Josef and František Seidel have left, an entirely unique body of workregards contentd as well as extend , covering the Southeast part of the Šumava in great detail. The Well preserved archive of pictures offers a unique source for cultural history studies and reminds us of unsettled period of the first half of the 20th century, including problematic Czech- German questions.
Their thematic range was very wide - from studio portraits and group pictures to different Šumava characteristics. There are photos of the country as well as architecture, including architectural interiors, pictures from workers‘ enviroment, as well as snapshots from a variety of celebrations, including famous Passion play in Hořice. The photographs are a precise and detailed description of towns with their streets and squares, villages, churches and other monuments, of nature and the countryside. Some of the pictures contain a record of barely accessible and today even non-existant places. Genre pictures than describe casual every day life , habits and work but also holidays and sport .
It can be said that Seidel became the most truthful picture chronicler of the Šumava Mountains . His photographs were frequently used in an innumerable number of books and magazines- it would be impossible to imagine old Šumava without these old Seidel snapshots.
Seidel’s pictures are also exceptional for their geographical focus - they present the Šumava and Pošumaví in a precious entirety and complexness.

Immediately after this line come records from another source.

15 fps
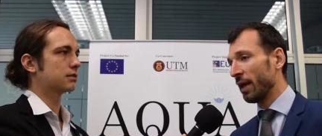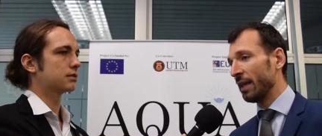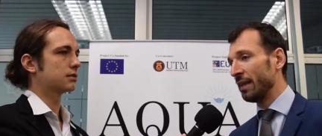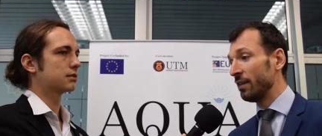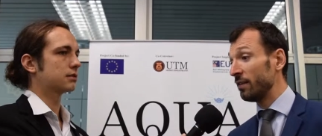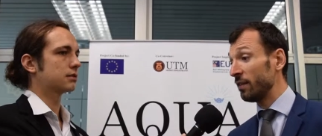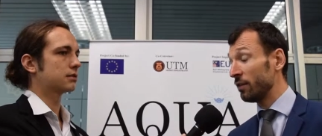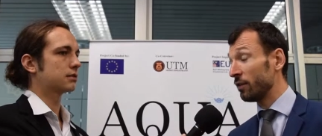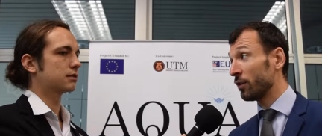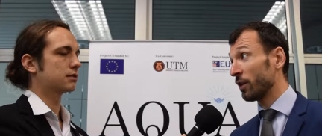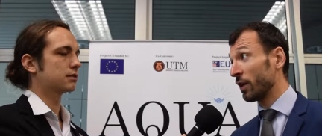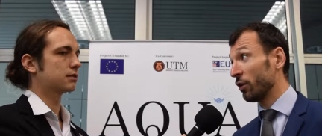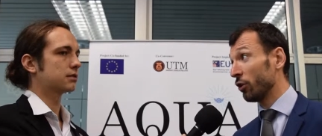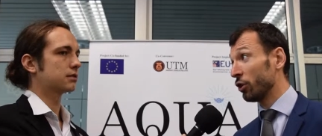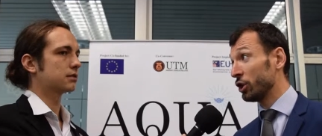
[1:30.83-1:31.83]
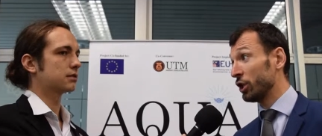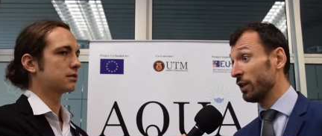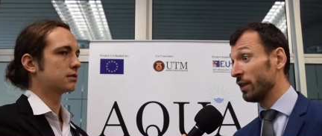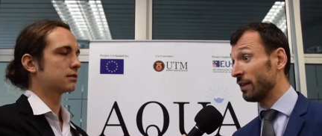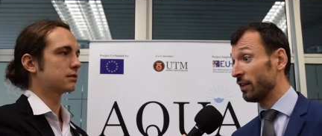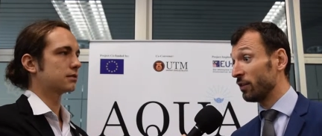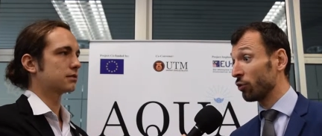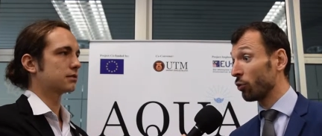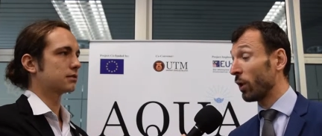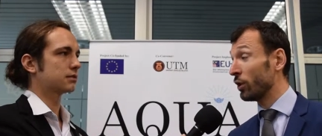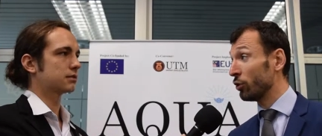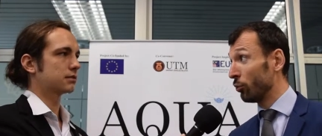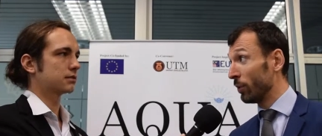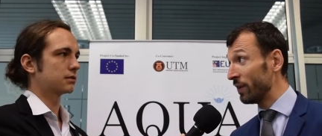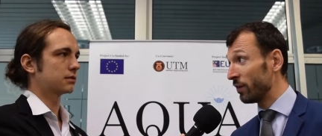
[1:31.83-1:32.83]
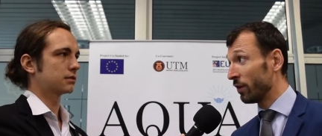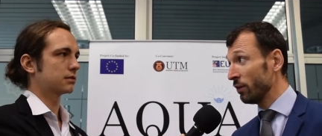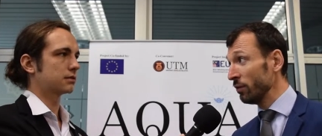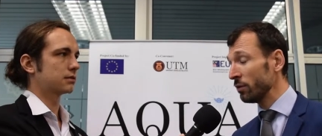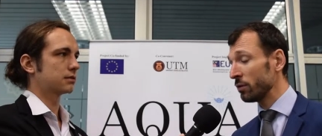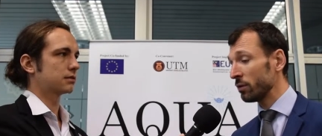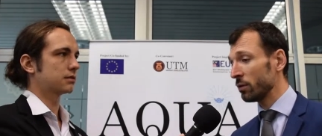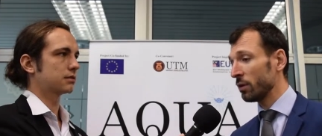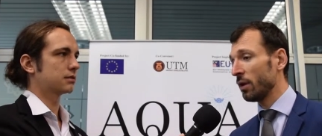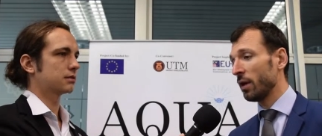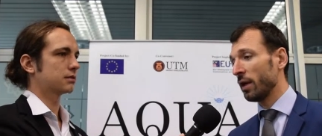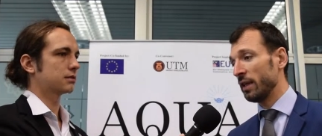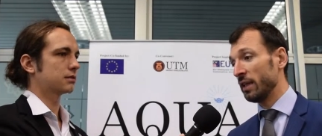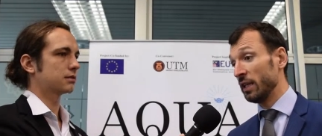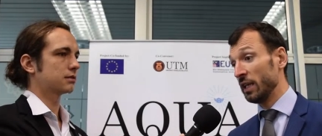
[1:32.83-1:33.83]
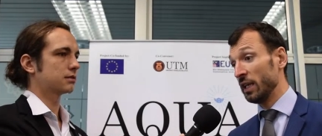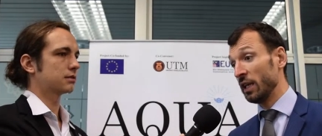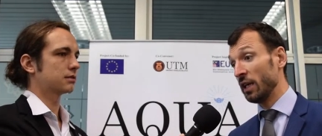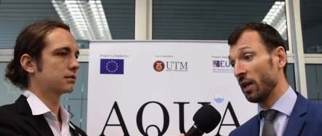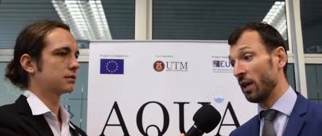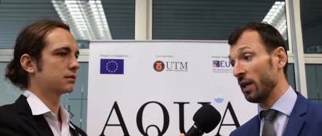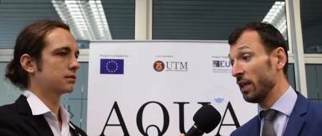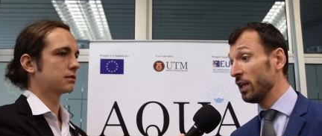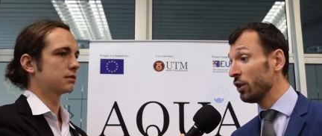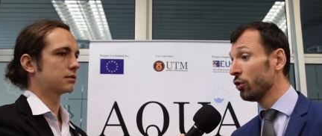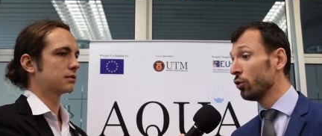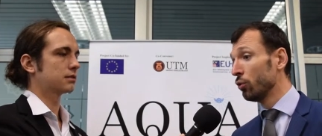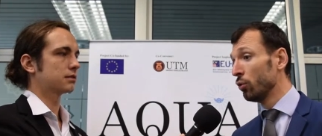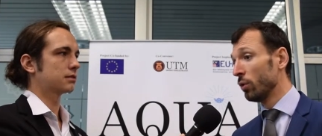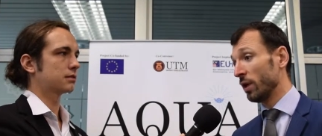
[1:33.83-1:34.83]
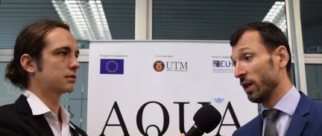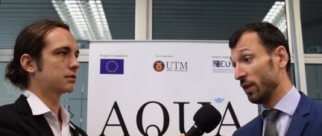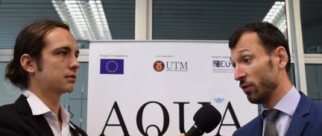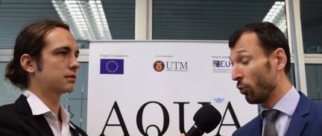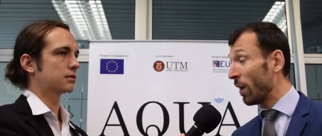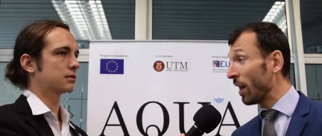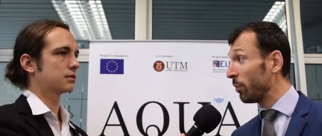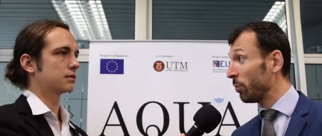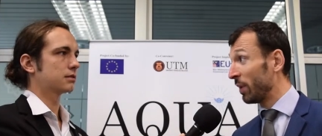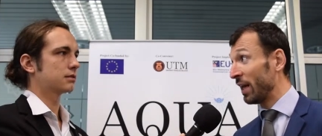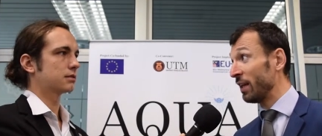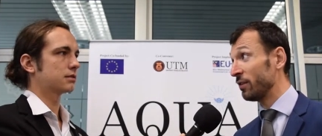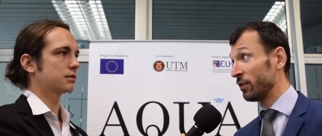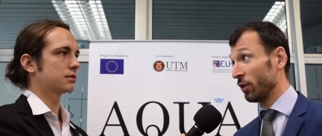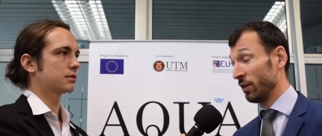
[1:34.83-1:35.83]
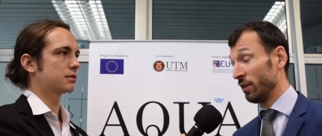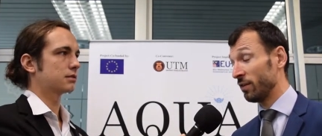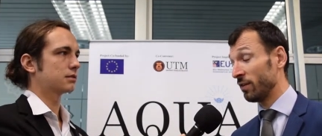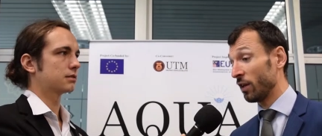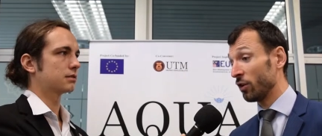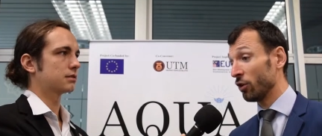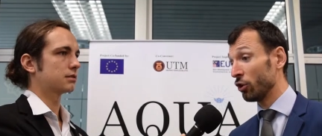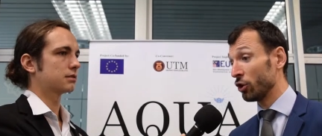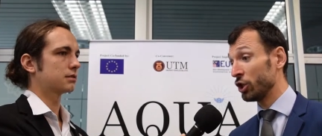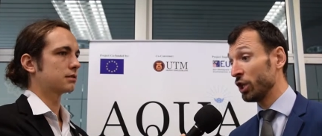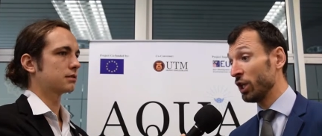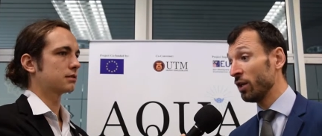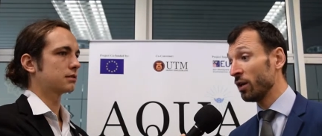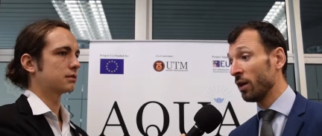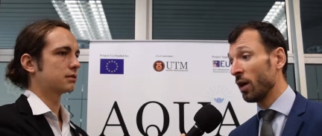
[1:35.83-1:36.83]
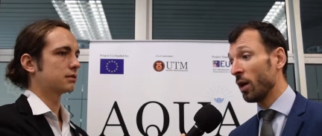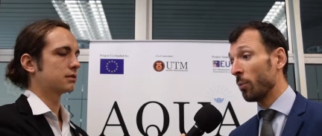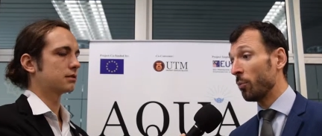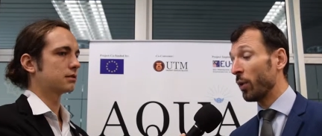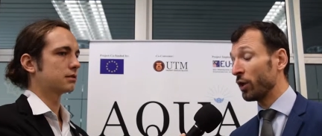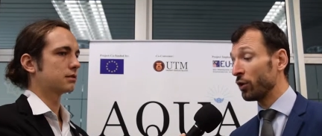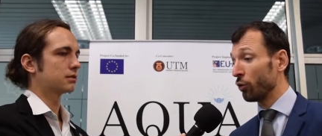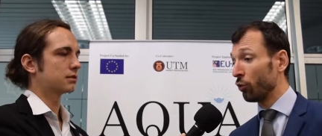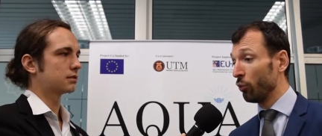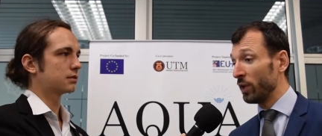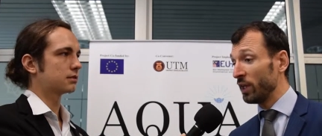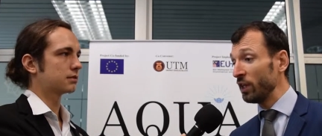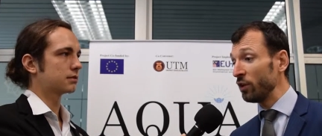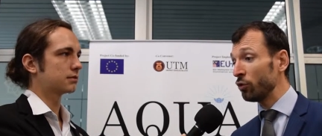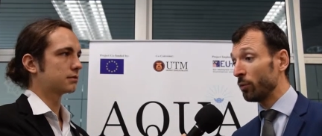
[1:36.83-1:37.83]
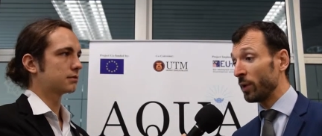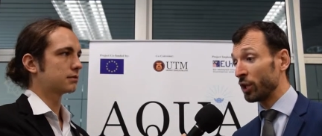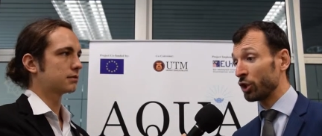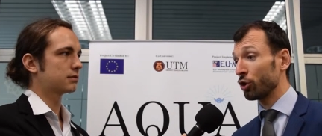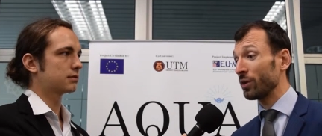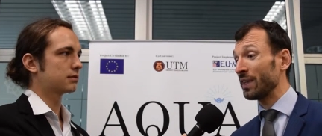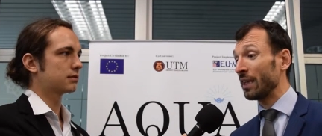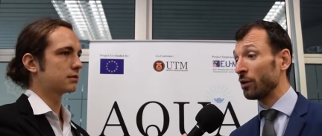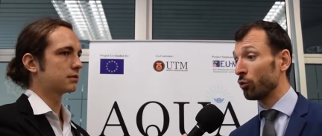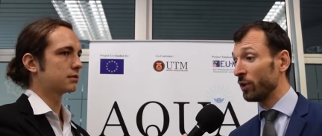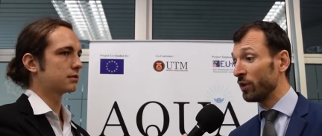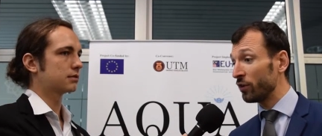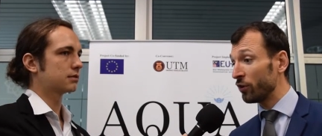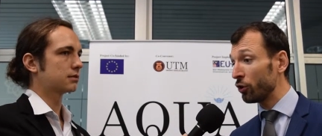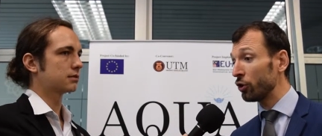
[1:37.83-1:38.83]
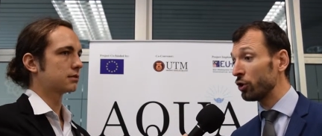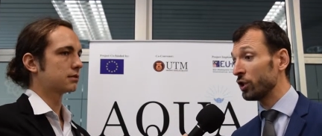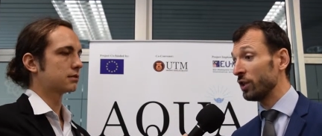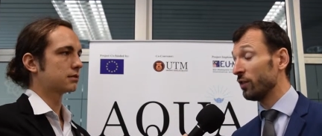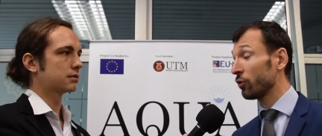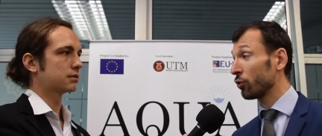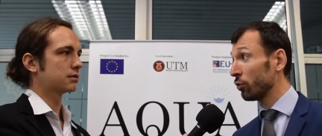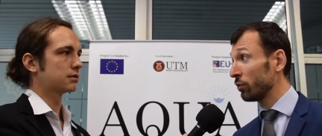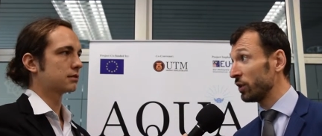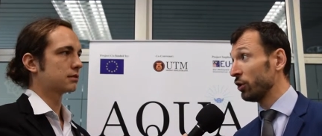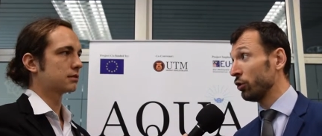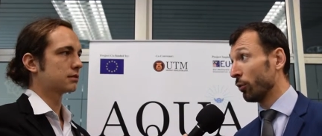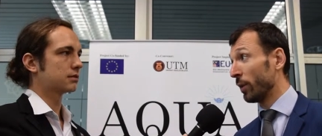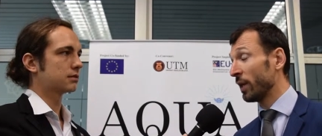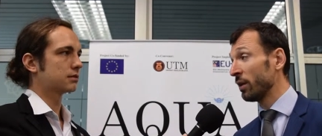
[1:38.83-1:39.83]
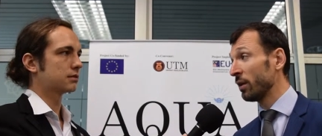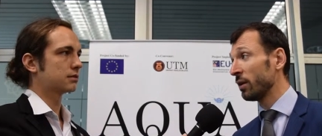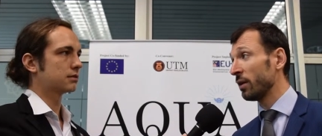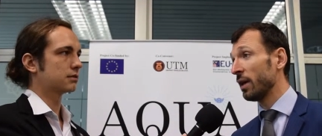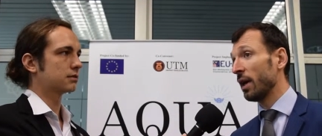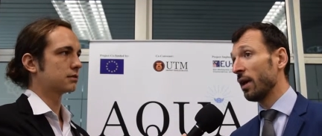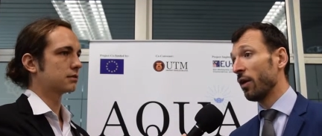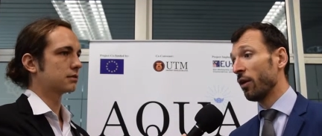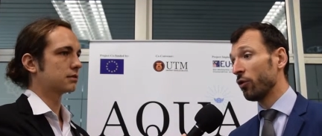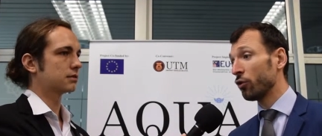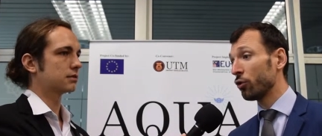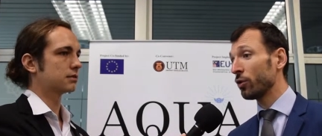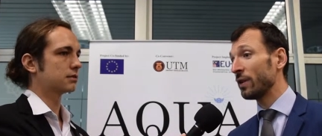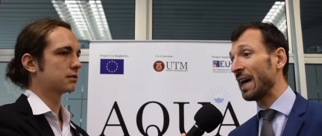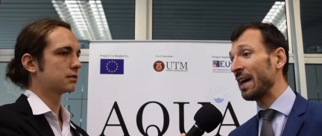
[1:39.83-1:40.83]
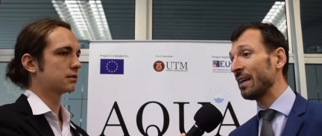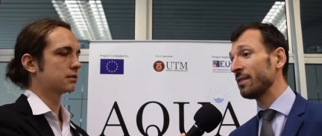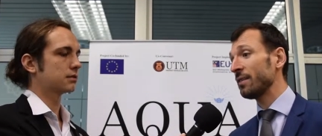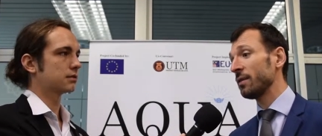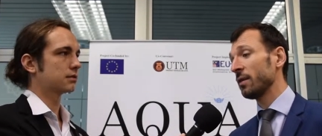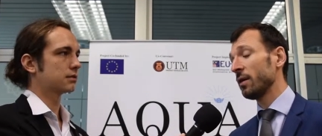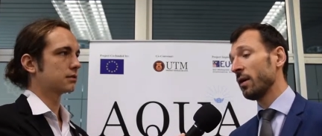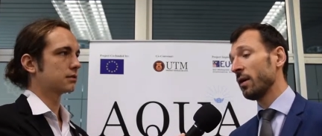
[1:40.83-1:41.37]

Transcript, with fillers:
Speaker 1: This is a technology that is quite recent. The EU is well placed on this technology, but we need to make sure that research is continuing so that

These facts make Seidel incomparable with any other photographer of that time in whole of Bohemia and therefore place Seidel among the most important photographers of his period.
Another photographer should also be mentioned here. His name was Josef Wolf (1864-1938, his studio can be also found in Český Krumlov) and, with his sons, he also left a breathtaking document of the Šumava , Český les and Cheb area. But after 1945 these photos lack every day life spirit both in a real and symbolic sense.